In advance of his Monday afternoon arraignment in Grafton County Superior Court in North Haverhill, Richard A. Boles is spending this weekend at the adjoining county house of corrections.
The self-employed roofer agreed to extradition to New Hampshire from Vermont on Friday, after pleading guilty in Windsor Superior Court to a misdemeanor charge of reckless endangerment in connection with a December 2018 shooting incident at his Bethel home.
New Hampshire State Police had been looking for Boles, who has six prior felony convictions, during the four months he was at Vermont’s Southern State Correctional Facility in Springfield, Vt., awaiting a Windsor County court appearance on the 2018 weapons charge and on another, in Orange County, stemming from a confrontation with his girlfriend and her brother in Tunbridge over Labor Day weekend 2019.
Vermont State Police Detective Sgt. Jesse Robson said in an affidavit filed this week that he learned on New Year’s Day of a warrant for Boles, which Grafton County Superior Court Judge Peter Bornstein issued on Nov. 12. Boles, then in the Vermont prison, had failed to appear in court that day on a Class A felony charge of possession of methamphetamine, which police said they found on him on May 3 in Enfield.
The Grafton County grand-jury indictment of Boles, on Oct. 11, noted that he had a 2011 conviction for possession of 2.5 grams or more of cocaine.

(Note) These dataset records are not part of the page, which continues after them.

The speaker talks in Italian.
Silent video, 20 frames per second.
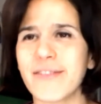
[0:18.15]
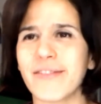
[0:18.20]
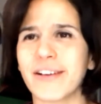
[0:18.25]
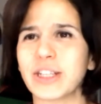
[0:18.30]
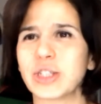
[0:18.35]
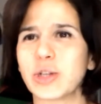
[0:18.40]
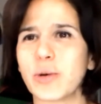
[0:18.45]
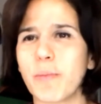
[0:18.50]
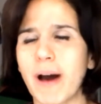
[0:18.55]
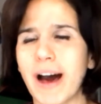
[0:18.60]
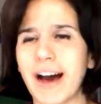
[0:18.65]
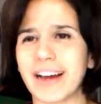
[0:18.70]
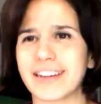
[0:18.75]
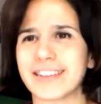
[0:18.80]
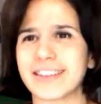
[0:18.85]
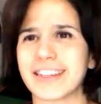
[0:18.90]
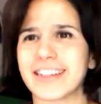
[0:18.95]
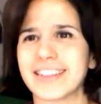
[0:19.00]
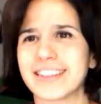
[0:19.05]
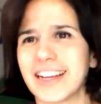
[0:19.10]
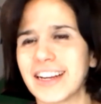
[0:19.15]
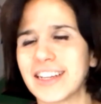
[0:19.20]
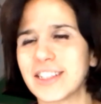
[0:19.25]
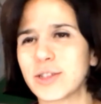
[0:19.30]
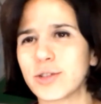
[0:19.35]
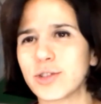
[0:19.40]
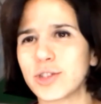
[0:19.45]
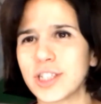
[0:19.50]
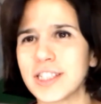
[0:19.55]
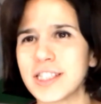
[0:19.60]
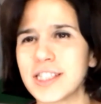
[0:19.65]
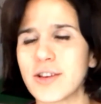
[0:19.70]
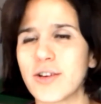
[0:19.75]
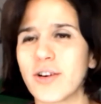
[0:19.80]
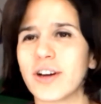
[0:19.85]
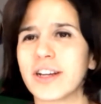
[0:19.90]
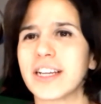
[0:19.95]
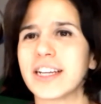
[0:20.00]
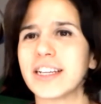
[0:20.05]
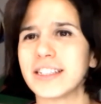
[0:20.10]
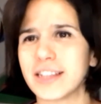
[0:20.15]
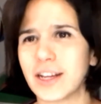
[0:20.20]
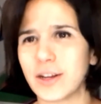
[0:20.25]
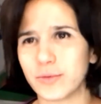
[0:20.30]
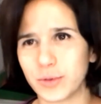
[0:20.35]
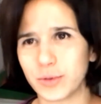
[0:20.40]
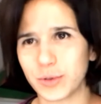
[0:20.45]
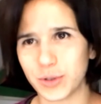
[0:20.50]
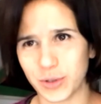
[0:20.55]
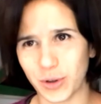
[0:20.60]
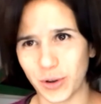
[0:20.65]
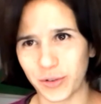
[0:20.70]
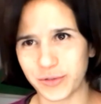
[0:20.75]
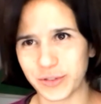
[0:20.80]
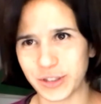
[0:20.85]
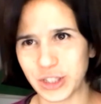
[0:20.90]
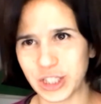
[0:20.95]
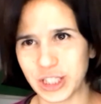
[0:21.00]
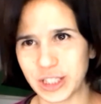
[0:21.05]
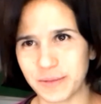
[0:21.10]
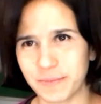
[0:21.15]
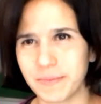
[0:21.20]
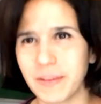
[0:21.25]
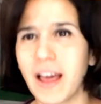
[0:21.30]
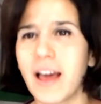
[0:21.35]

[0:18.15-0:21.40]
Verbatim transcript: faccio parte dell'associazione dei ludosofici.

As part of a plea agreement with the Windsor County State’s Attorney’s Office, Boles on Friday waived his right to contest the extradition and pleaded guilty to the misdemeanor charge of firing a weapon at Daniel Chandronnet in late 2018.
Superior Court Judge Elizabeth Mann in turn sentenced him to time served and to a year’s probation, provided he live up to a long list of conditions — among them staying away from Chandronnet and abstaining from alcohol — and dismissed a felony charge of aggravated assault with a deadly weapon.
During Friday’s hearing, Boles continued to dispute the claim that he targeted Chandronnet, pointing the index finger of his left hand toward the ceiling and asserting, “It was not fired at him; it was in the air.”
Boles decided to go for the plea agreement “even though we really wanted to go to trial,” Boles’ public defender, Jordana Levine, said after the Windsor County hearing. She added that she and her client are still awaiting his next Orange Superior Court hearing on charges ranging from aggravated domestic assault on his girlfriend, India Tweedie, including firing several shots while chasing Tweedie around the yard of her brother’s house in Tunbridge.
Boles’ arraignment on the New Hampshire charge is scheduled for Monday afternoon at 3.